Given records →
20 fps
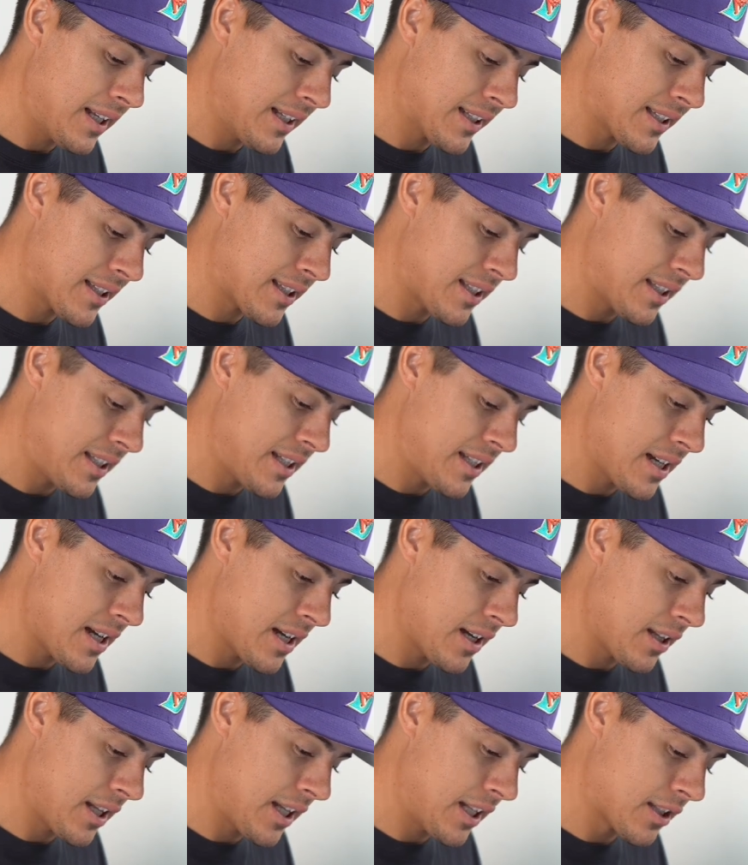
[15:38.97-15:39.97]
It's
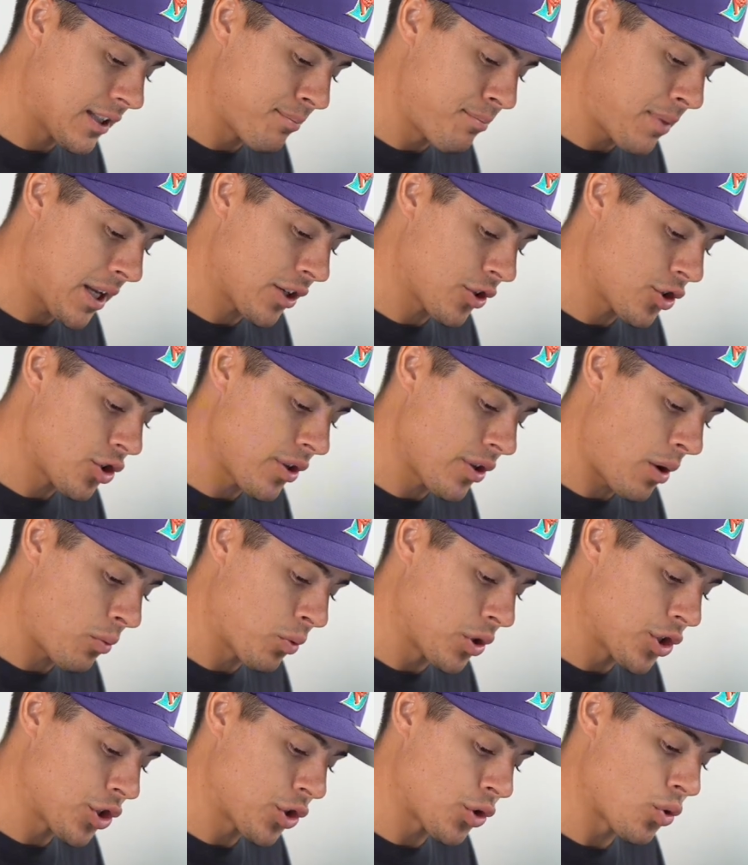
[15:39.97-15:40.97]
making sure
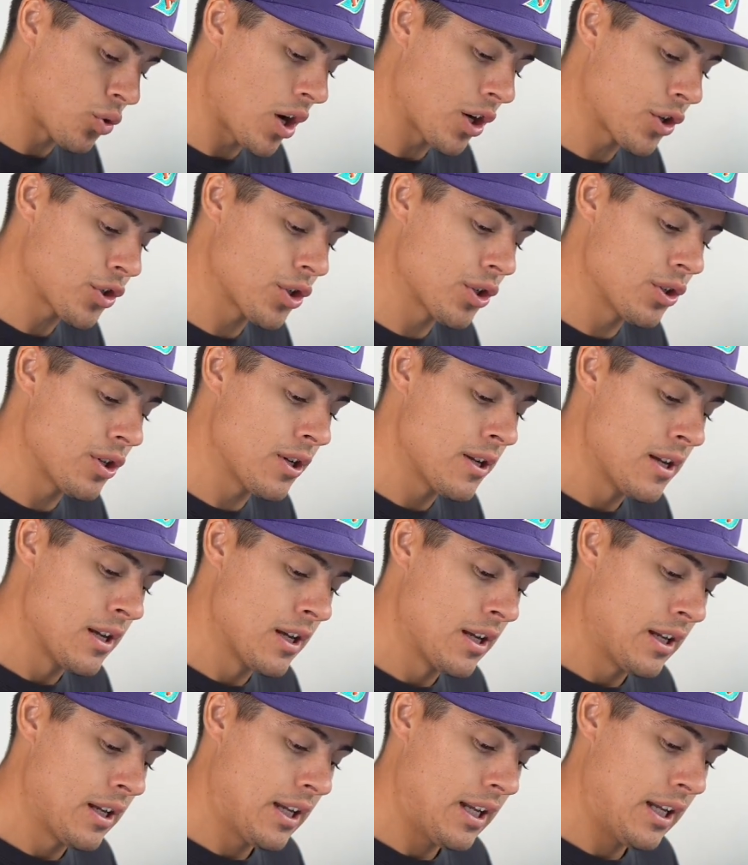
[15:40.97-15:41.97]
that we're structured
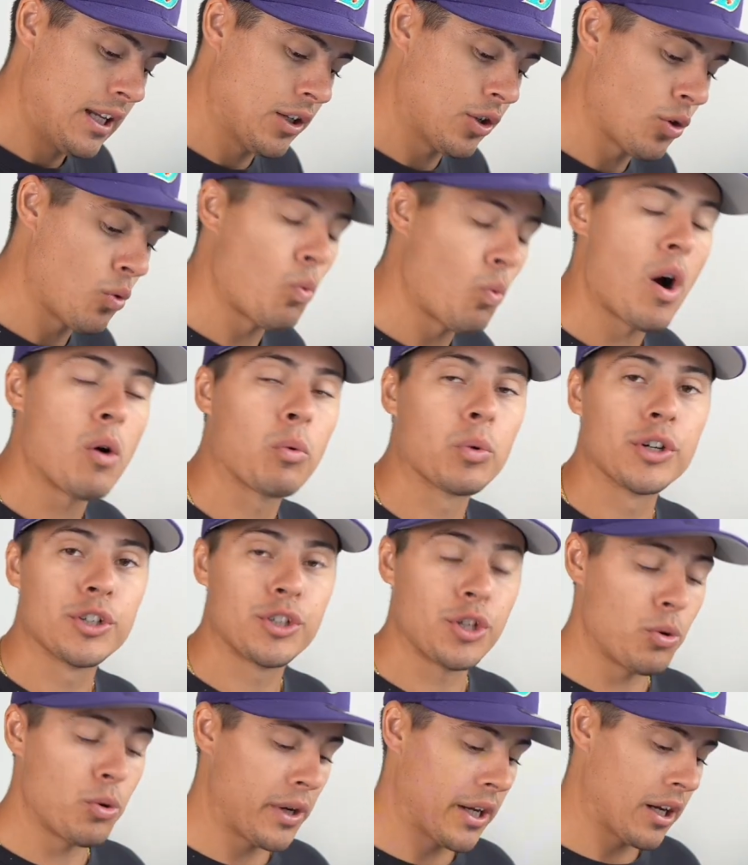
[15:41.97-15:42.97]
into what we're
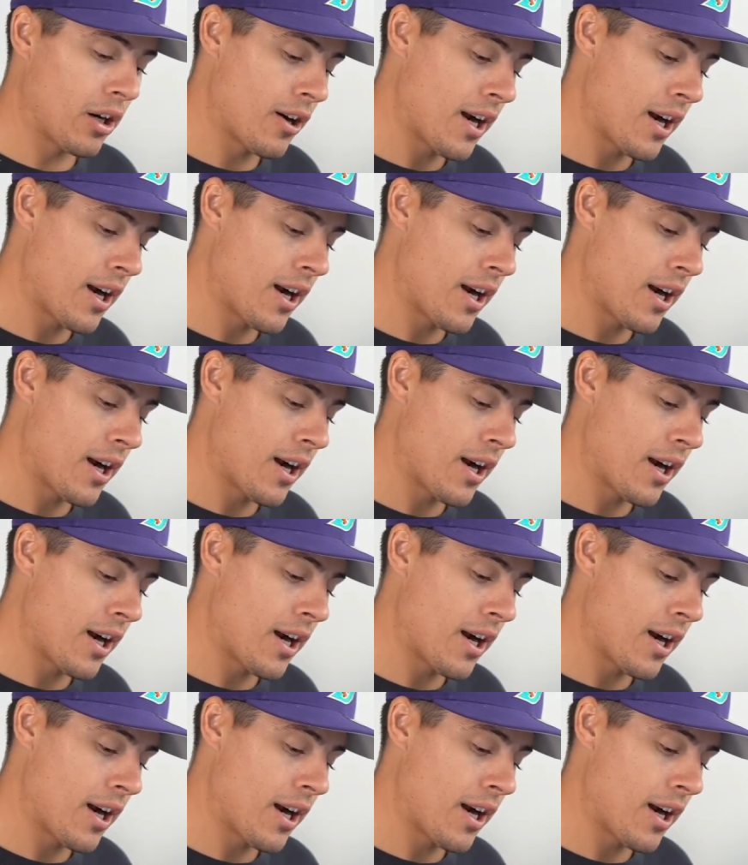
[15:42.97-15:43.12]
doing.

Task prompt → In the copy, include all records verbatim but no images.

Result for this task →
20 fps
[15:38.97-15:39.97]
It's
[15:39.97-15:40.97]
making sure
[15:40.97-15:41.97]
that we're structured
[15:41.97-15:42.97]
into what we're
[15:42.97-15:43.12]
doing.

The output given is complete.